Mais Oliver Stone ne s'arrête pas là. Depuis quelques mois, il travaille sur une série documentaire d'une dizaine d'heures qui retrace l'histoire moderne des Etats-Unis sous un éclairage différent. Il a dit : « Hitler a été un bouc émissaire », ce qui a provoqué une levée de boucliers. Prié de s'expliquer, le cinéaste a précisé : «Hitler a été une créature américaine autant qu'allemande. Son ascension a été financée par des hommes d'affaires américains... » Dont un certain Joe Kennedy, père de JFK, et Henry Ford qui, pour chaque voiture modèle T (il en vendit 15 millions !), offrait à l'acquéreur un exemplaire des «Protocoles des sages de Sion». N'oublions pas Lindbergh, qui voyait en Hitler un allié indispensable. Inutile de dire que pareille leçon d'histoire n'est pas du goût de tout le monde. « Oliver Stone's Secret History of America » couvrira les années 1900-2010 et expliquera « comment nous sommes devenus un empire, comment nous sommes passés dans un régime militariste, et comment la paranoïa sécuritaire nous a engloutis ». Au rang des accusés : Kennedy, avec ses potes gangsters; Johnson, avec les crapuleries de la guerre du Vietnam ; Nixon, avec le mensonge érigé en système de gouvernement; les deux Bush, avec la désinformation de la guerre au Moyen-Orient... «L'hypocrisie est totale», dit Oliver Stone. Rendons-lui cette grâce : il n'a pas tort.

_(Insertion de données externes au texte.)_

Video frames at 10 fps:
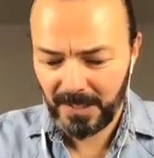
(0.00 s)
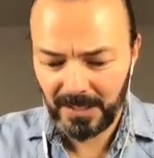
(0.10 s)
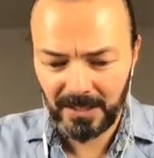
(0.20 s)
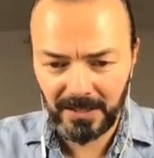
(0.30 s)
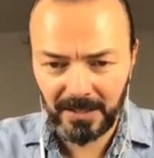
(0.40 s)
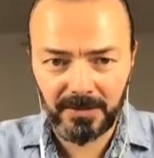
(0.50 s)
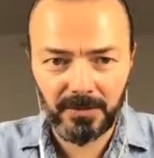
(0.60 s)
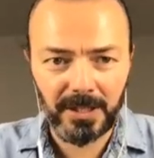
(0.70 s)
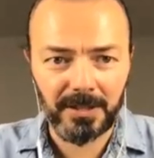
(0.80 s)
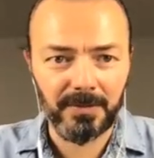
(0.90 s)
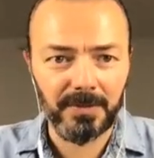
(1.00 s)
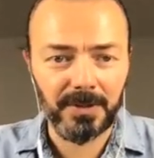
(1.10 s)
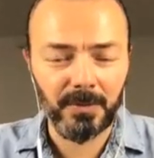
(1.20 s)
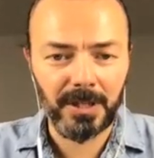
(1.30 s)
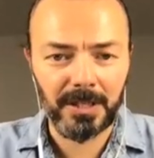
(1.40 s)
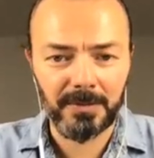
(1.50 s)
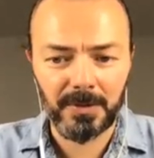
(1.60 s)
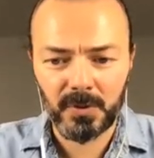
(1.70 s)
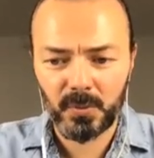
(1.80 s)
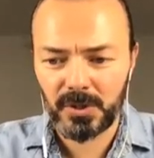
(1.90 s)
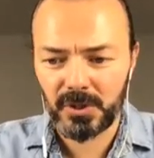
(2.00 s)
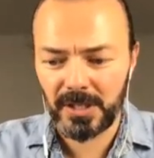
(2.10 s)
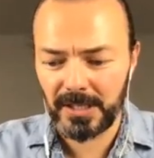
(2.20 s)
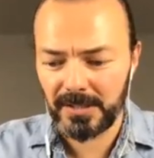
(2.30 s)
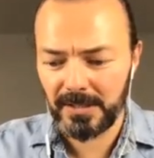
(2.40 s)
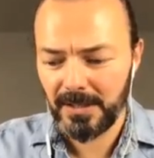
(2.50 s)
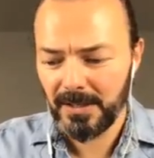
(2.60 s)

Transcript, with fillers: uh, you can you can switch this,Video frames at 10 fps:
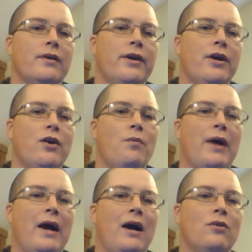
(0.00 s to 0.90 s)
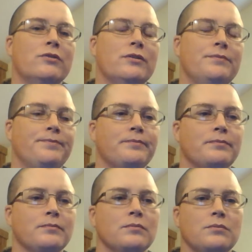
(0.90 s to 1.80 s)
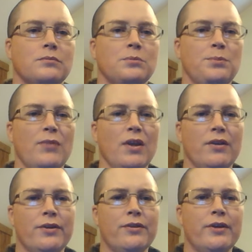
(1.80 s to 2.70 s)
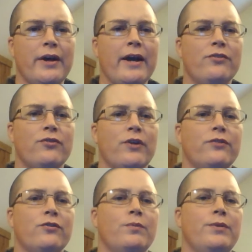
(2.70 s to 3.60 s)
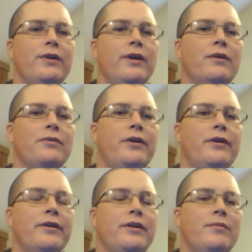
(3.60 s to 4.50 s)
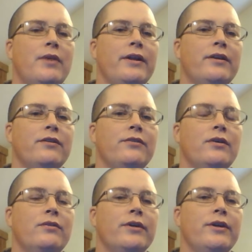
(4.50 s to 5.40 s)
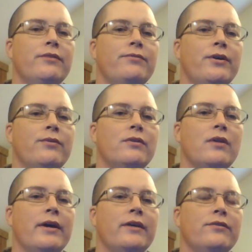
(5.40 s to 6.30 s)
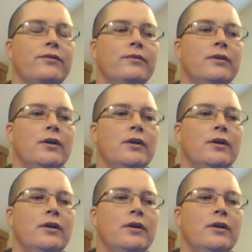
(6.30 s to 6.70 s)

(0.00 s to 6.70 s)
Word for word: help out, then the address will be down there and anybody can donate if they would like to.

« Wall Street » a étrangement suscité des vocations : combien de jeunes diplômés sont devenus traders après avoir vu le film en 1987 ? De même, « Wall Street 2 » déclenche, aujourd'hui, une mode : le film-krach. La BBC vient de diffuser : « The Last Days of Lehman Brothers»; plusieurs adaptations de la biographie de Bernard Madoff sont en route ; et, cerise sur le gâteau, on chante et on danse dans « Enron », la comédie musicale de Broadway. Jérôme Kerviel, Noël Forgeard, Jean-Marie Messier, nouveaux héros de cinéma ? Pourquoi pas ? On vit une époque formidable.
« Wall Street : l'argent ne dort jamais », d'Oliver Stone. A Cannes, sélection officielle (hors compétition) le 15 mai. Sortie en salles en septembre.
François Forestier
« Draquila »
Moi aussi, j'ai voulu raconter l'Italie d'aujourd'hui. L'étrange, l'inquiétant autoritarisme qui règne dans ce pays», s'emporte Sabina Guzzanti en plein mixage de «Draquila », qui n'a pas digéré « les scènes de propagande qui ont accompagné le tremblement de terre des Abruzzes ». « Draquila », c'est d'abord la contraction de « Dracula » et de « l'Aquila », cette ville de l'Italie centrale détruite par le séisme d'avril 2009. Mais c'est surtout un portrait au vitriol de Silvio Berlusconi, qui a transformé en show télé l'après-tremblement de terre. Avec des scènes limites quand il offre un dentier à une vieille sinistrée ou apostrophe un groupe d'ouvriers du bâtiment ainsi : «Mais alors, vous êtes tous gays, je ne vois pas une seule fille ! La prochaine fois je vous en amène !» Au-delà des anecdotes, la réalisatrice de ce documentaire de 90 minutes veut dénoncer la gestion et l'exploitation médiatique de cette catastrophe. Silvio Berlusconi ou l'art de remonter dans les sondages sur fond de ruines...
« Draquila », de Sabrina Guzzanti, à Cannes, sélection officielle (hors compétition).